Consider as an example: attempting to run Kafka on Kubernetes. When running a Kafka cluster, producer and consumer groups for topics are split into partitions which are replicated across a certain number of Kafka nodes. In Kubernetes, the concept of a "Kafka node" maps to a Pod. As such, we are faced with a dilemma as to when it is safe to terminate a Pod. On one hand, we need to ensure that producer and consumer groups are always available; if a partition's available replicas reduce to zero, then Kafka will suffer data loss in that partition, and data resilience will have been disrupted by the Kubernetes cluster operation. This is unacceptable in production clusters.

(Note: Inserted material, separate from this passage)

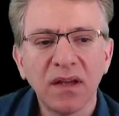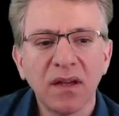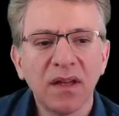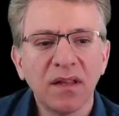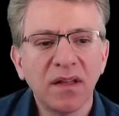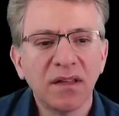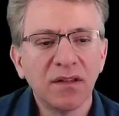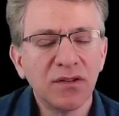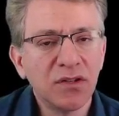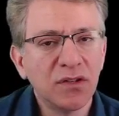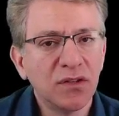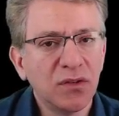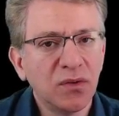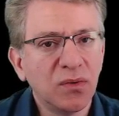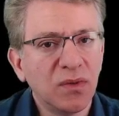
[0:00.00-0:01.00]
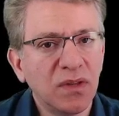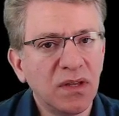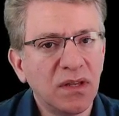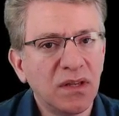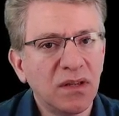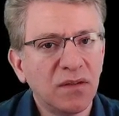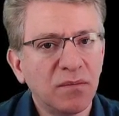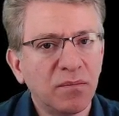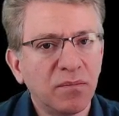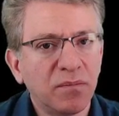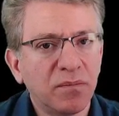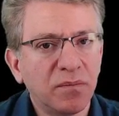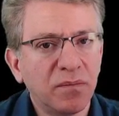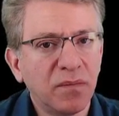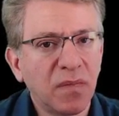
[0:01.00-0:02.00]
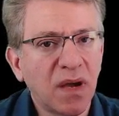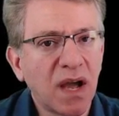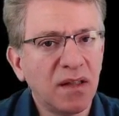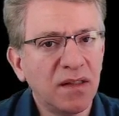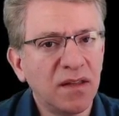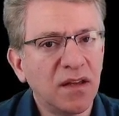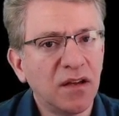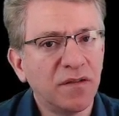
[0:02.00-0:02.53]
In addition to the idea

Proposed solutions that attempt to solve this, like using a
PodDisruptionBudget
or strimzi's KafkaRoller
, implicitly
assume the continued availability of the underlying Kubernetes nodes. Readiness
checks are simply insufficient to express both that other pods in the
StatefulSet should not be terminated (i.e. so that the PodDisruptionBudget will
act) and that the Pod should continue to receive traffic (as it is still the
leader of record for other partitions that are not currently under-replicated).

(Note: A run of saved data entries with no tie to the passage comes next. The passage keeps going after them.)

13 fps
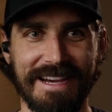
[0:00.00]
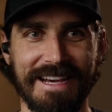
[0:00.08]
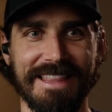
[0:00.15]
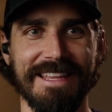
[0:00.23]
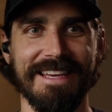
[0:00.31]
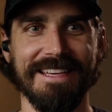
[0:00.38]

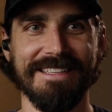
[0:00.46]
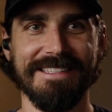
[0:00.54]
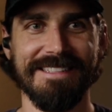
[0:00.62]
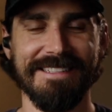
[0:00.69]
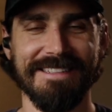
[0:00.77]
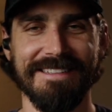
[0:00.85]

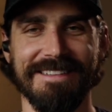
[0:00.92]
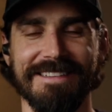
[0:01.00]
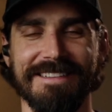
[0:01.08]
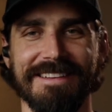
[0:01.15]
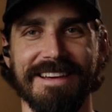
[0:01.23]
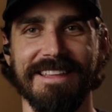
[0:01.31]
I
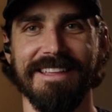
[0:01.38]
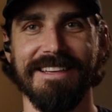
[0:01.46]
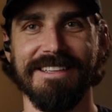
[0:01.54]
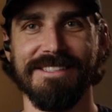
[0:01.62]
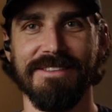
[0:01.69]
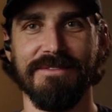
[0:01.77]

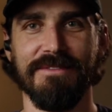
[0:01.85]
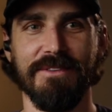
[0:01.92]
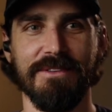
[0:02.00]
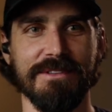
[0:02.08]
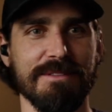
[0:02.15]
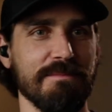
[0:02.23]
think it's the
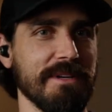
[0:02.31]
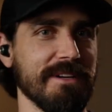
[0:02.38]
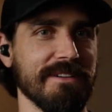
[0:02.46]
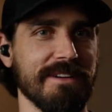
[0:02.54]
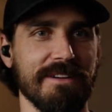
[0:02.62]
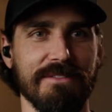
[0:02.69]
first
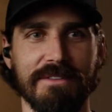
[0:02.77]
beard I've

As a result, a naive cluster operator draining production nodes can and will
cause data loss.
The Prometheus exporter for Kafka exposes partition health in
two metrics: kafka_server_replicamanager_underreplicatedpartitions_value
and
kafka_server_replicamanager_offlinereplicacount_value
. Writing a Prometheus
alert to notify when a cluster is unhealthy is then as simple as writing the
following two alerts:
- alert: KafkaUnderreplicatedPartitions
expr: sum(kafka_server_replicamanager_underreplicatedpartitions_value) by (job) > 0
labels:
severity: warning
annotations:
summary: Kafka cluster {{$labels.job}} has underreplicated partitions
description: The Kafka cluster {{$labels.job}} has {{$value}} underreplicated partitions
- alert: KafkaOfflinePartitions
expr: sum(kafka_server_replicamanager_underreplicatedpartitions_value) by (job) > 0
labels:
severity: critical
annotations:
summary: Kafka cluster {{$labels.job}} has offline partitions
description: The Kafka cluster {{$labels.job}} has {{$value}} offline partitions
When either one of these alerts are firing, the prometheus-alert-readiness
pod will respond as NotReady
and prevent the cluster tooling from draining
any Kafka nodes, and therefore preventing the cluster tooling from evicting
any additional Kafka pods. When the number of underreplicated partitions
returns to zero, i.e. all partitions in the Kafka cluster are fully replicated
again, then the prometheus-alert-readiness
pod will respond as Ready
and
allow the cluster tooling to proceed.